_Work order_.
Please set down every entry again exactly as it stands, without the pictures.

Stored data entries
━━━━━━

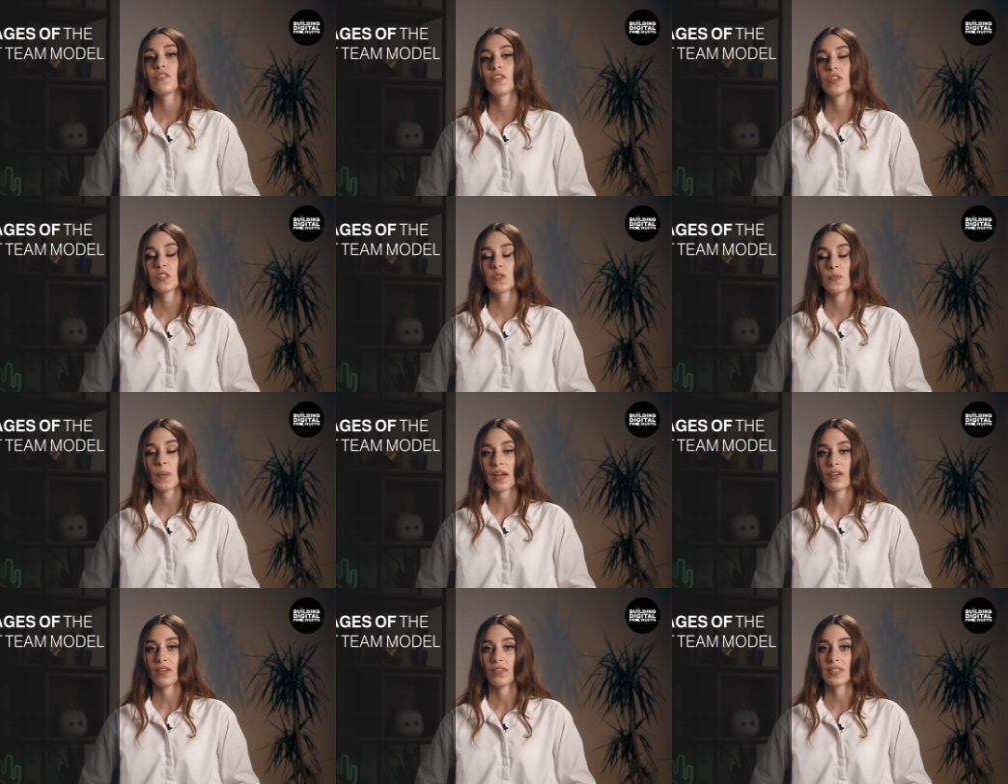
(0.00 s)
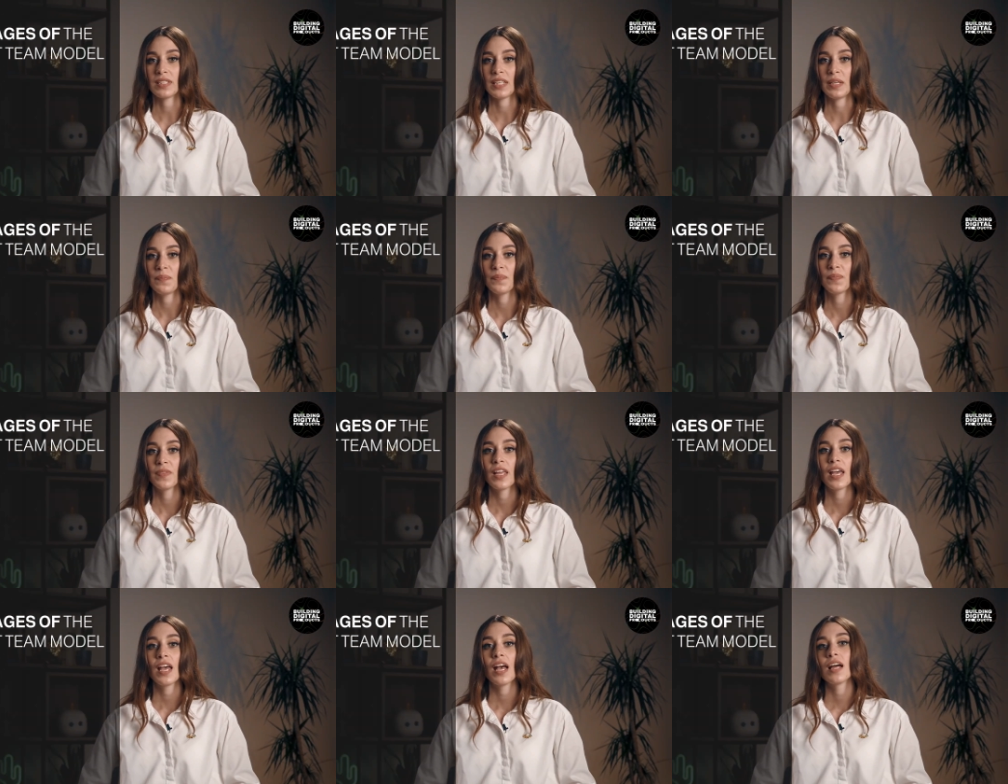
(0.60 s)
Transparency.
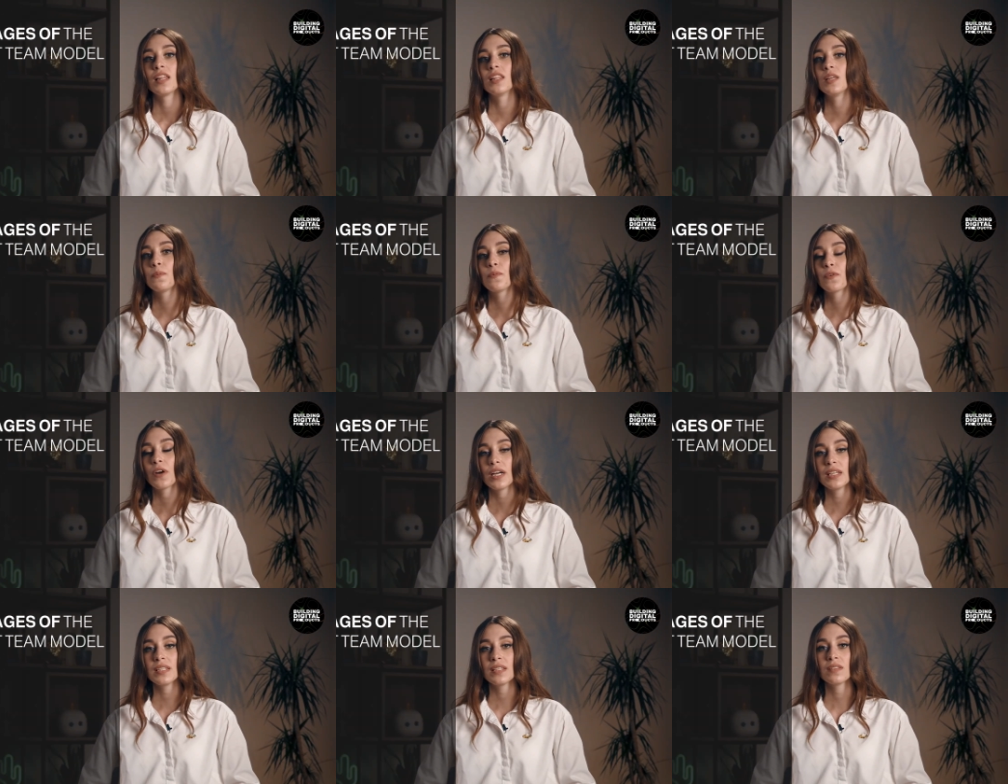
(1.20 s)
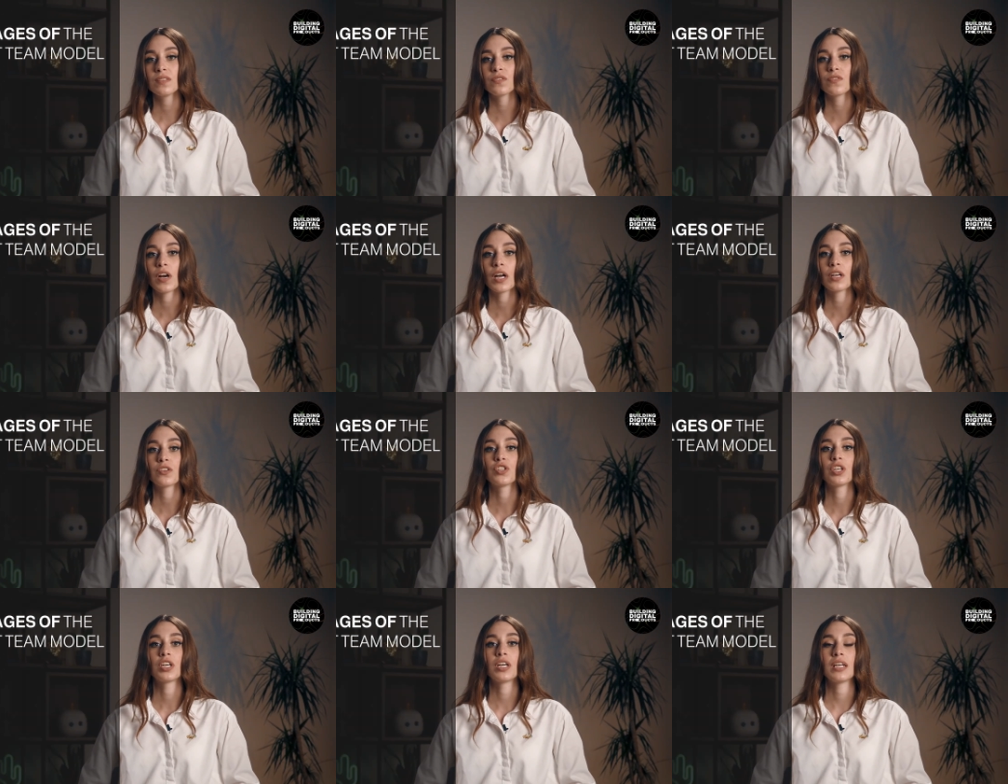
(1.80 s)
The pricing
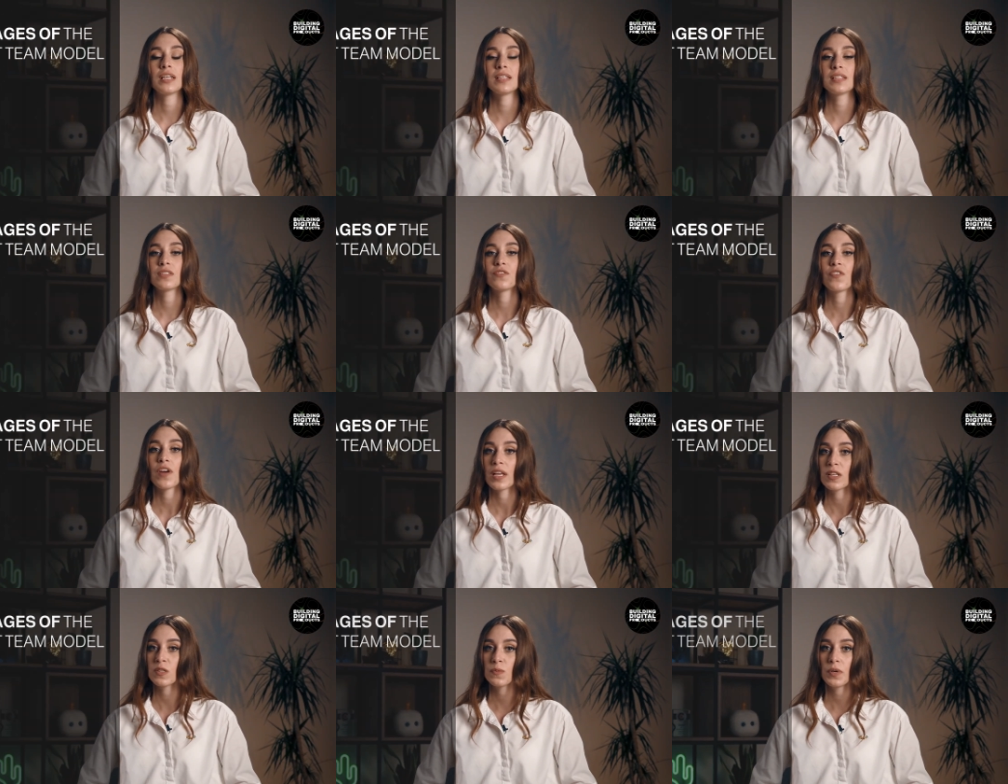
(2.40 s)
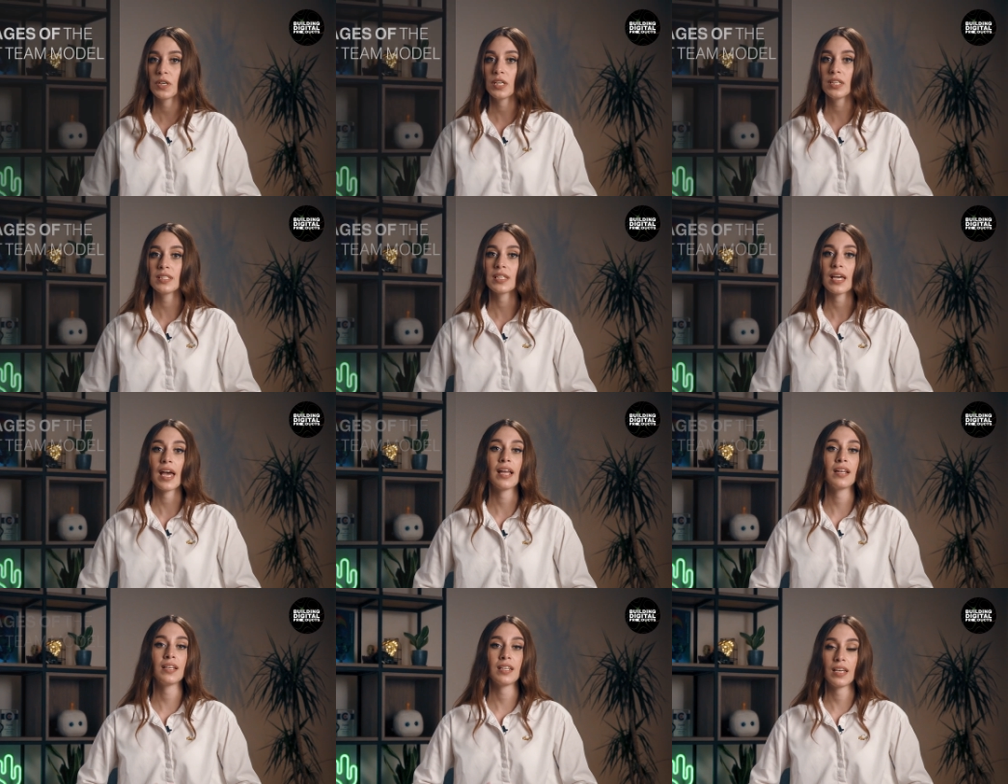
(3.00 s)
structure is transparent
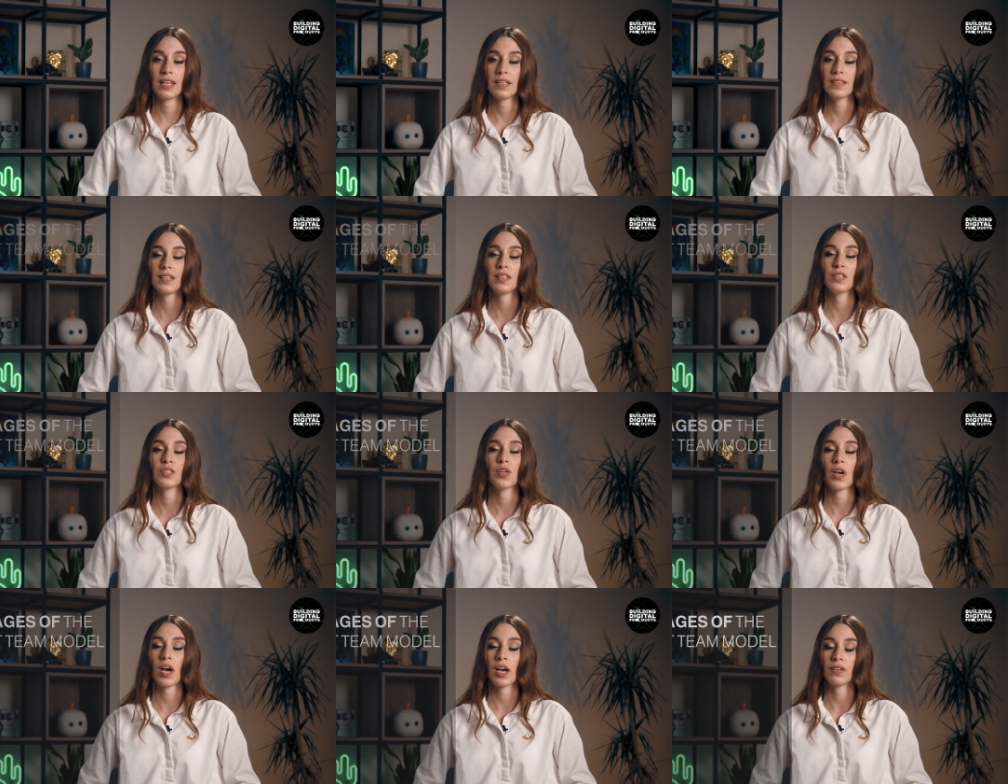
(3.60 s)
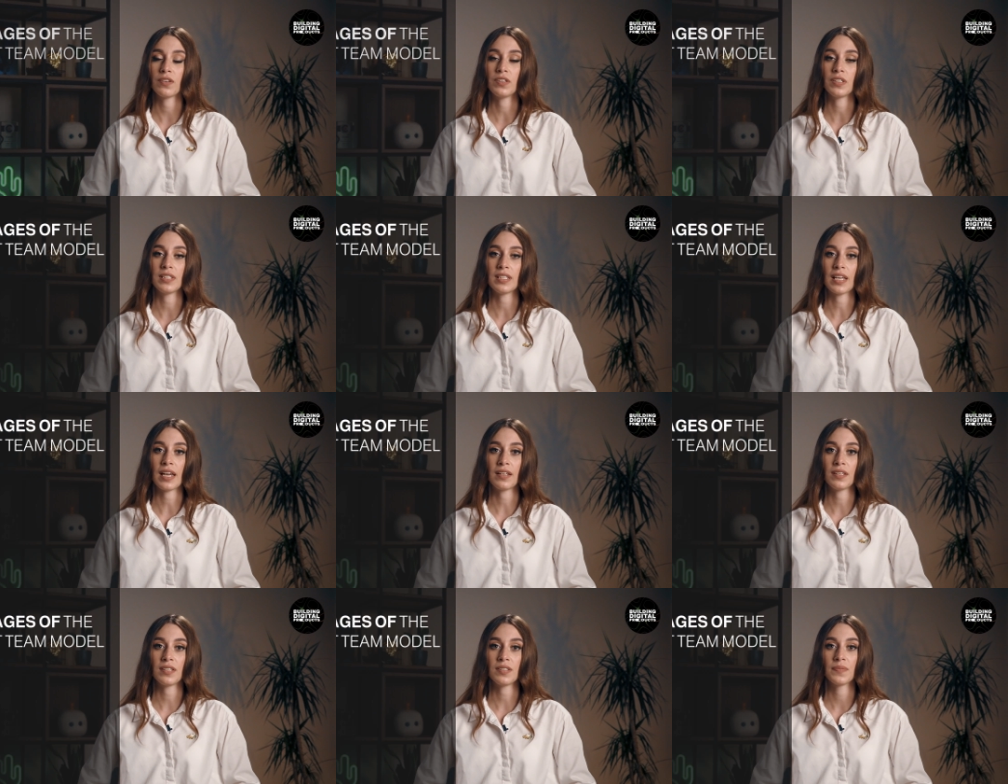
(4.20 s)
and easy to
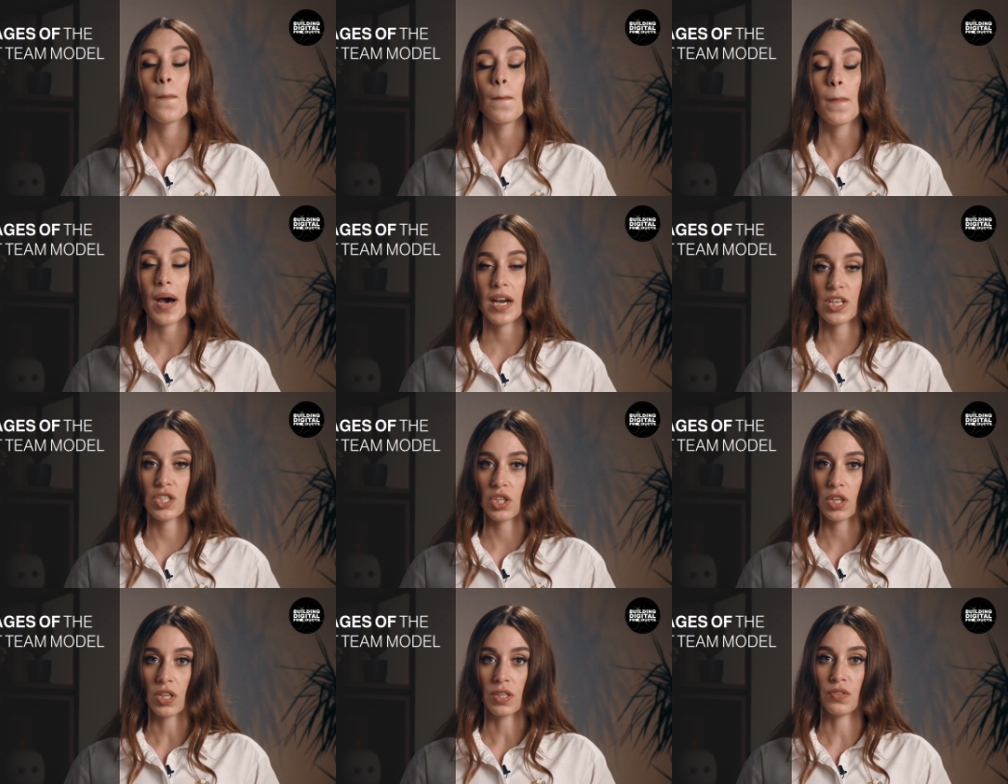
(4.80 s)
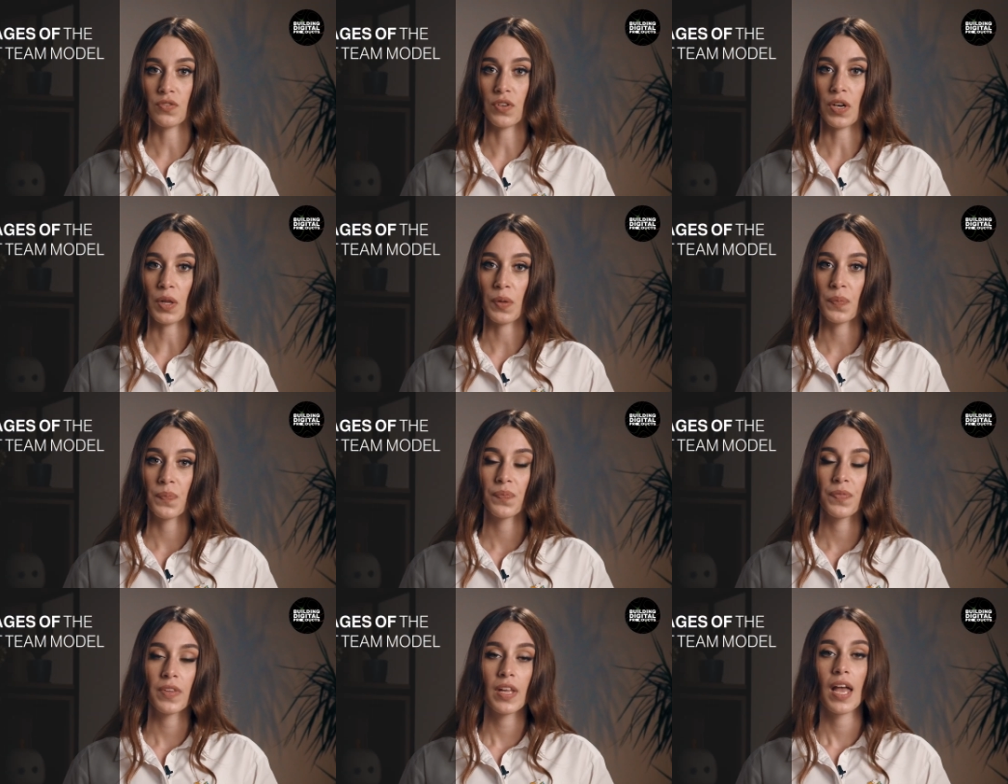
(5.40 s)
understand. Budget control.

━━━━━━

_Task result_.
(0.00 s)
(0.60 s)
Transparency.
(1.20 s)
(1.80 s)
The pricing
(2.40 s)
(3.00 s)
structure is transparent
(3.60 s)
(4.20 s)
and easy to
(4.80 s)
(5.40 s)
understand. Budget control.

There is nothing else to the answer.